**Problem to solve**.
The records below must be output exactly, without pictures.

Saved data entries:
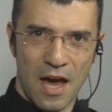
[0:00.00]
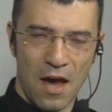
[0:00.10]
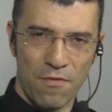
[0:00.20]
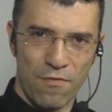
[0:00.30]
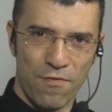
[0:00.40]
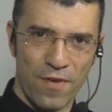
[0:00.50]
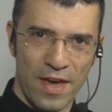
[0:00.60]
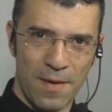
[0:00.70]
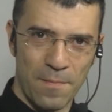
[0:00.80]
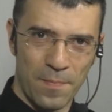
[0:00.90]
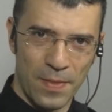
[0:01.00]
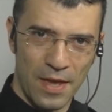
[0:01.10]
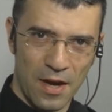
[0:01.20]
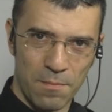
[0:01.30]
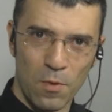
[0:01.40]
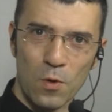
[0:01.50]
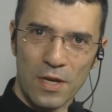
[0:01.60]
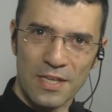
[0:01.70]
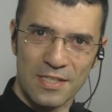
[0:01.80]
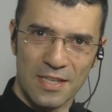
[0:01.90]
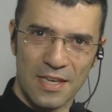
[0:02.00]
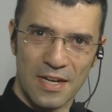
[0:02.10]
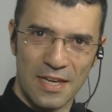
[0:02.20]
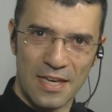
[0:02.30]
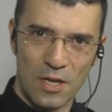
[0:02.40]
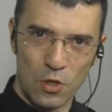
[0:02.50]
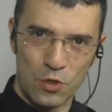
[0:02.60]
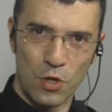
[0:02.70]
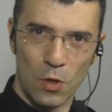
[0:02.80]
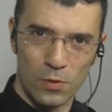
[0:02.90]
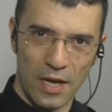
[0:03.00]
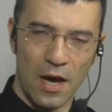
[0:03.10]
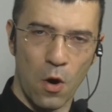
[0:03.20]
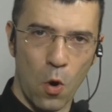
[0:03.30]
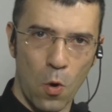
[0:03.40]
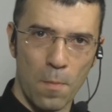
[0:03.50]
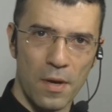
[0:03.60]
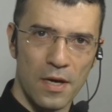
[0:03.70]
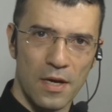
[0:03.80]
are more easily controlled at home,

**Task output**.
[0:00.00]
[0:00.10]
[0:00.20]
[0:00.30]
[0:00.40]
[0:00.50]
[0:00.60]
[0:00.70]
[0:00.80]
[0:00.90]
[0:01.00]
[0:01.10]
[0:01.20]
[0:01.30]
[0:01.40]
[0:01.50]
[0:01.60]
[0:01.70]
[0:01.80]
[0:01.90]
[0:02.00]
[0:02.10]
[0:02.20]
[0:02.30]
[0:02.40]
[0:02.50]
[0:02.60]
[0:02.70]
[0:02.80]
[0:02.90]
[0:03.00]
[0:03.10]
[0:03.20]
[0:03.30]
[0:03.40]
[0:03.50]
[0:03.60]
[0:03.70]
[0:03.80]
are more easily controlled at home,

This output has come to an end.